[Data provided Boundary: Start]

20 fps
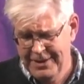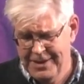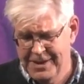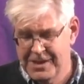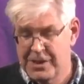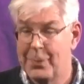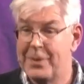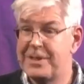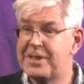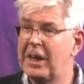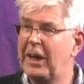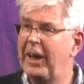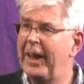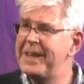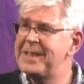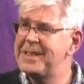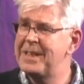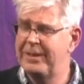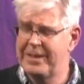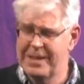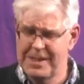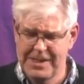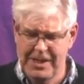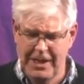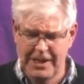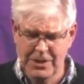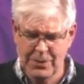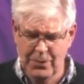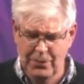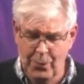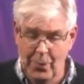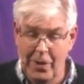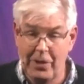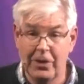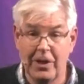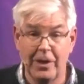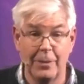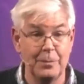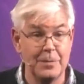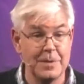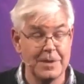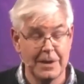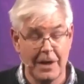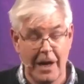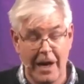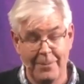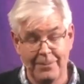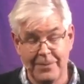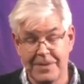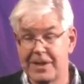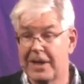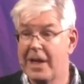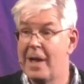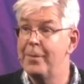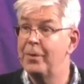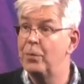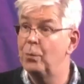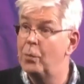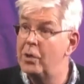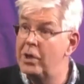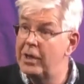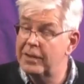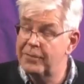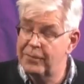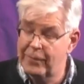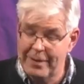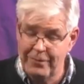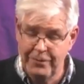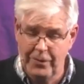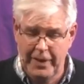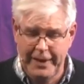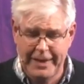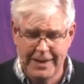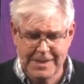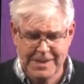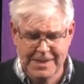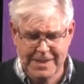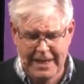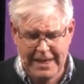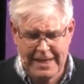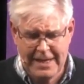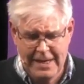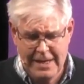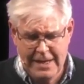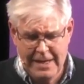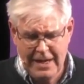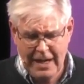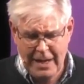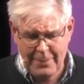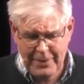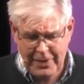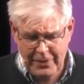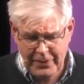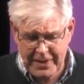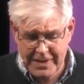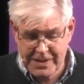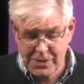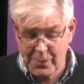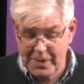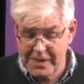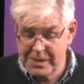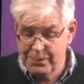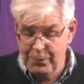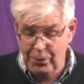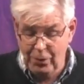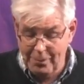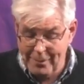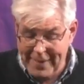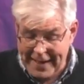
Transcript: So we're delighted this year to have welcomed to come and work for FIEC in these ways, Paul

[Data provided Boundary: End]
[Data provided Boundary: Start]

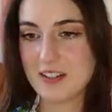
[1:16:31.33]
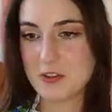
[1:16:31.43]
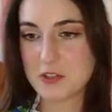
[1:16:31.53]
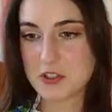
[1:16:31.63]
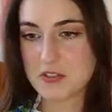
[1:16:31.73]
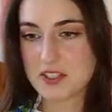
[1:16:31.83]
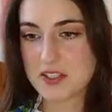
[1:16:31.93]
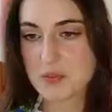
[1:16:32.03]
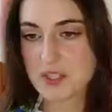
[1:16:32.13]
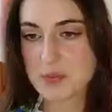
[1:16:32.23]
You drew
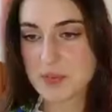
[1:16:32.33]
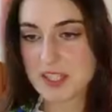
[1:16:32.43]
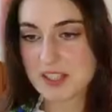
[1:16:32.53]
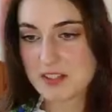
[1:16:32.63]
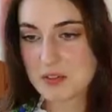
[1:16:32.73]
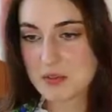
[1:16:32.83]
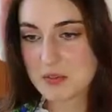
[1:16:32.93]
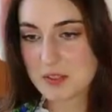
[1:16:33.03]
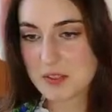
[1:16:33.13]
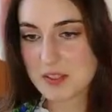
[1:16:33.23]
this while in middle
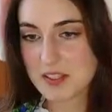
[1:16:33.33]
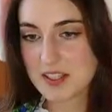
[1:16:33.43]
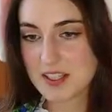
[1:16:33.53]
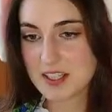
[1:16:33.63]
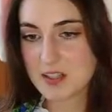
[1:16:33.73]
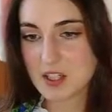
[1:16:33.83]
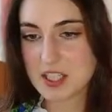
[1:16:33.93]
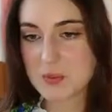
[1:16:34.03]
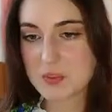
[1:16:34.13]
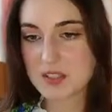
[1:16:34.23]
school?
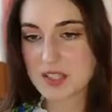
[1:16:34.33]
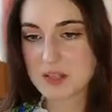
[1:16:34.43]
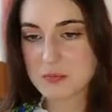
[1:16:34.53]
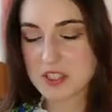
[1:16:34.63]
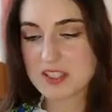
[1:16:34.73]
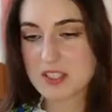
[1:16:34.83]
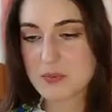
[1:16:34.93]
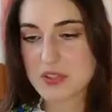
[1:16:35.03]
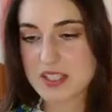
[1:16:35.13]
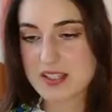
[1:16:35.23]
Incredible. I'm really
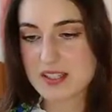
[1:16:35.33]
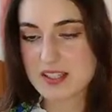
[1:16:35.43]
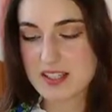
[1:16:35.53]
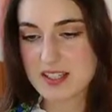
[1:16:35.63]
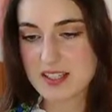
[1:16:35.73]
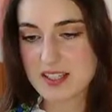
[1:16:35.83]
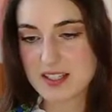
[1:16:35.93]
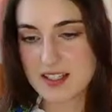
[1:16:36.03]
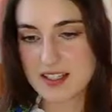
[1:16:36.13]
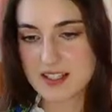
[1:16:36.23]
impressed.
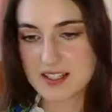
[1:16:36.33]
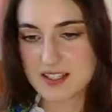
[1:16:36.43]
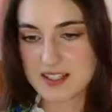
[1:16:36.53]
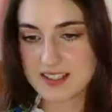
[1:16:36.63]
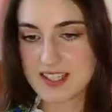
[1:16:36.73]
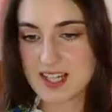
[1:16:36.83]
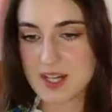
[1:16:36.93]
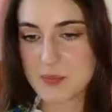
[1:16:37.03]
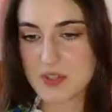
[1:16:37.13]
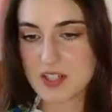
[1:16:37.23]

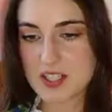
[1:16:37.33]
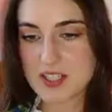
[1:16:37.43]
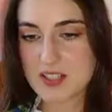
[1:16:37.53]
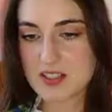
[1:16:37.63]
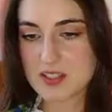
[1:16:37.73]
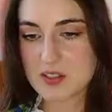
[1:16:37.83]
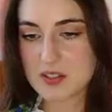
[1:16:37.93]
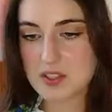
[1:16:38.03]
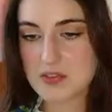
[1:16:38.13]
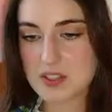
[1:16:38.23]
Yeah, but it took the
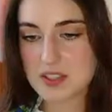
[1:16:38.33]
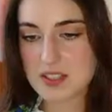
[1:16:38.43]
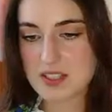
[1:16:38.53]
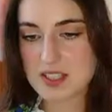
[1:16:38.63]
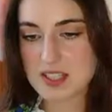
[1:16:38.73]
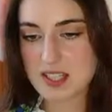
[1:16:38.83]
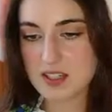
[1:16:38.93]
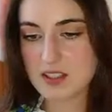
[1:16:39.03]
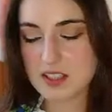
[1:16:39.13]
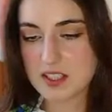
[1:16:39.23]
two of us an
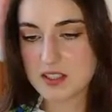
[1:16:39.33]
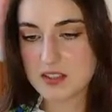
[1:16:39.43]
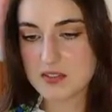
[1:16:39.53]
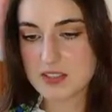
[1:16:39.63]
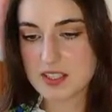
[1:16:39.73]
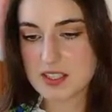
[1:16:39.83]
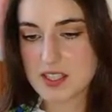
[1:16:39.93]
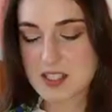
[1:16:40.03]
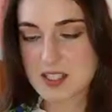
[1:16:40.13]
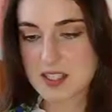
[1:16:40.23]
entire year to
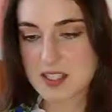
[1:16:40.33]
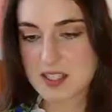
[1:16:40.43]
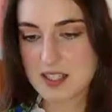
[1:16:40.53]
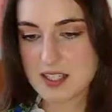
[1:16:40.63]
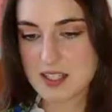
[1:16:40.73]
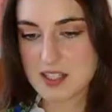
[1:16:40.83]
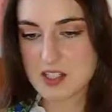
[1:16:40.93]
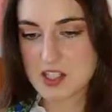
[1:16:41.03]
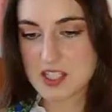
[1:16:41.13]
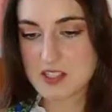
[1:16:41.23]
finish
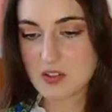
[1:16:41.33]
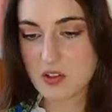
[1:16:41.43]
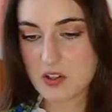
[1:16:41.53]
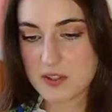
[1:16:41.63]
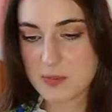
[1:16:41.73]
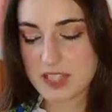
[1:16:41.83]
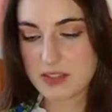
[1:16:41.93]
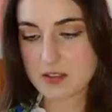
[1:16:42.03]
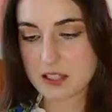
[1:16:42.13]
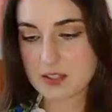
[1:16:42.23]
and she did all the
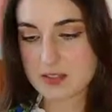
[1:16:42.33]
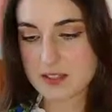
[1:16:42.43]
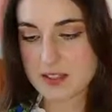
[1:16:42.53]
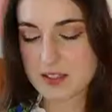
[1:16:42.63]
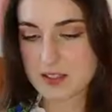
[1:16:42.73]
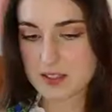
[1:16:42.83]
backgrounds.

[Data provided Boundary: End]

> [Work instruction]: Retype only the lines above from the one with "[1:16:36.63]" through the one with "[1:16:39.03]", exactly and with both ends. Images stay out.

> [Written answer]:
[1:16:36.63]
[1:16:36.73]
[1:16:36.83]
[1:16:36.93]
[1:16:37.03]
[1:16:37.13]
[1:16:37.23]

[1:16:37.33]
[1:16:37.43]
[1:16:37.53]
[1:16:37.63]
[1:16:37.73]
[1:16:37.83]
[1:16:37.93]
[1:16:38.03]
[1:16:38.13]
[1:16:38.23]
Yeah, but it took the
[1:16:38.33]
[1:16:38.43]
[1:16:38.53]
[1:16:38.63]
[1:16:38.73]
[1:16:38.83]
[1:16:38.93]
[1:16:39.03]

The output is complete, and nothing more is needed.